Personal information
- Date of birth: 1 March 1941 (age 84)
- Place of birth: Birkenhead, England
- Position(s): Defender

Youth career
- 1956–1960: Bolton Wanderers

Senior career*
- Years: Team / Apps / (Gls)
- 1960–1974: Bolton Wanderers / 469 / (17)
- 1974–1979: Crewe Alexandra / 128 / (0)
- Total:  / 597 / (17)

Managerial career
- 1978–1979: Crewe Alexandra
- 1979: Sierra Leone
- 1987–2008: Tranmere Rovers Youth Team

= Warwick Rimmer =

English footballer and manager

Warwick Rimmer (born 1 March 1941) is an English former professional football player and coach.
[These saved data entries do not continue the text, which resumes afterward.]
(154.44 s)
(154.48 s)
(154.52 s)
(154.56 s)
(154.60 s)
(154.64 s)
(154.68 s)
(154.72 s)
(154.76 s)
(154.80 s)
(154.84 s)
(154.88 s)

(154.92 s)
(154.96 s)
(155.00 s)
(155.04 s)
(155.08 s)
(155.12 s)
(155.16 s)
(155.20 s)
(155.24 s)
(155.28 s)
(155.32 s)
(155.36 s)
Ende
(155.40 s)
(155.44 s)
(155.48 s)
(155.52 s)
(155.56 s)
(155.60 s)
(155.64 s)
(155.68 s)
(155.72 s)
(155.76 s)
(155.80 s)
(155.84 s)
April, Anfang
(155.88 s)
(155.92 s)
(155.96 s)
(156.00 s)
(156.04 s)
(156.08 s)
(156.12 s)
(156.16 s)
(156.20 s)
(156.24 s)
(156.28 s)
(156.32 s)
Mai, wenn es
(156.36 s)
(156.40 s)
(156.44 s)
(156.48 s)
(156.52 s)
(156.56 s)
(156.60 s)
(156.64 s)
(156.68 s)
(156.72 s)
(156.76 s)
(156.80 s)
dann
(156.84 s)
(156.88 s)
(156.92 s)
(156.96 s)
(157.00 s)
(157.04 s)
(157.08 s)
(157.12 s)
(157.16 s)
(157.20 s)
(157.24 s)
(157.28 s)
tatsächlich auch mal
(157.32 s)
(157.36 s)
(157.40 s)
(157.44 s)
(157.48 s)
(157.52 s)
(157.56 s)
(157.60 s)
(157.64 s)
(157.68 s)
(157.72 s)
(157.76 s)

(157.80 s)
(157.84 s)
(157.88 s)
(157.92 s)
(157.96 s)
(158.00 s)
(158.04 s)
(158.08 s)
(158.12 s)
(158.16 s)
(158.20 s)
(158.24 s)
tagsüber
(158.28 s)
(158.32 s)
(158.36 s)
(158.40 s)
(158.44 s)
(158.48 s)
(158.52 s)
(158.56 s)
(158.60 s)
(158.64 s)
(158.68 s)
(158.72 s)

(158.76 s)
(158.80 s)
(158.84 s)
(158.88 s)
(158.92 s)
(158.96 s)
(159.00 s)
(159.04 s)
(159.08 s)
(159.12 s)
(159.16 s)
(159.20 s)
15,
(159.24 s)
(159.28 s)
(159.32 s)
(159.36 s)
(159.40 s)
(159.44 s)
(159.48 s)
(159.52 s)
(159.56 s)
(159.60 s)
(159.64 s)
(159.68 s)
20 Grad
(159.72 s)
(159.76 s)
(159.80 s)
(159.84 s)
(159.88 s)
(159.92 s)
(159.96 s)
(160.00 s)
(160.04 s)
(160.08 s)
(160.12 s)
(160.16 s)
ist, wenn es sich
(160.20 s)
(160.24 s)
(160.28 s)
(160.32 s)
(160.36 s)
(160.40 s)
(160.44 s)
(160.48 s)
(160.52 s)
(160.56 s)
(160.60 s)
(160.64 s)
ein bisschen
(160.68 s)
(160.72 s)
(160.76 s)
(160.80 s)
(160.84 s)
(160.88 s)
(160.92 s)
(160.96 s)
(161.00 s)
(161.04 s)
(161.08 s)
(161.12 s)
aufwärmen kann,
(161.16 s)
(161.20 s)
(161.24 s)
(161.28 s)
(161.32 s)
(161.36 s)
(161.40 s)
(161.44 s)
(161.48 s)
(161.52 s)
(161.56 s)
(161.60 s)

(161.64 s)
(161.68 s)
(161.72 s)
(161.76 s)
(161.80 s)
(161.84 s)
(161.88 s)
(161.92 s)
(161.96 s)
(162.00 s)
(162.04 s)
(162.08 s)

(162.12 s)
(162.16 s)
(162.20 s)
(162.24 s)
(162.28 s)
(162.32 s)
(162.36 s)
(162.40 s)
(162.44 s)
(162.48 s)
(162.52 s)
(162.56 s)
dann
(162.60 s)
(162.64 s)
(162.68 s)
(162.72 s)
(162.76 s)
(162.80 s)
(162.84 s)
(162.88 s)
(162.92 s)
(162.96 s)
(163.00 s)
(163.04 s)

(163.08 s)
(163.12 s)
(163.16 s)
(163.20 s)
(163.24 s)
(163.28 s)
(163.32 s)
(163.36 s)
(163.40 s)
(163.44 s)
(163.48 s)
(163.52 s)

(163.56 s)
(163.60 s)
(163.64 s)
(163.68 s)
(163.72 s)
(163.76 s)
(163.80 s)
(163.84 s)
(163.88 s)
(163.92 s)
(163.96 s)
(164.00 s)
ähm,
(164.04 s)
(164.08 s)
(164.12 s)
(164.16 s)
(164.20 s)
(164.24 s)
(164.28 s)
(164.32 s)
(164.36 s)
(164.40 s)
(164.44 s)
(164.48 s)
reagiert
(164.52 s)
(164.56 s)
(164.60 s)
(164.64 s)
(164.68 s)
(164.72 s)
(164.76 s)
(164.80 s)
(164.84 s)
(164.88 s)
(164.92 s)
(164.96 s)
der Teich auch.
In a playing career which lasted from 1960 to 1979, Rimmer made nearly 600 professional league appearances for Bolton Wanderers and Crewe Alexandra, as a defender.

==Career==

===Playing career===
Born in Birkenhead, Rimmer signed a youth contract with Bolton Wanderers at the age of fifteen. He began his professional career four years later in 1960, making a total of 469 league appearances for Bolton. Rimmer later became club captain, and lifted the trophy for Bolton when they won the 1972–73 Third Division Championship. Rimmer also played for Crewe Alexandra between 1974 and 1979, making 128 league appearances.

===Coaching career===
Rimmer managed Crewe Alexandra between 1978 and 1979. After retiring as a player, Rimmer became the coach of the Sierra Leone national side. Rimmer also founded the Youth Section of Tranmere Rovers in 1987.

The young players that Rimmer has nurtured have earned Tranmere Rovers an estimated £14 million.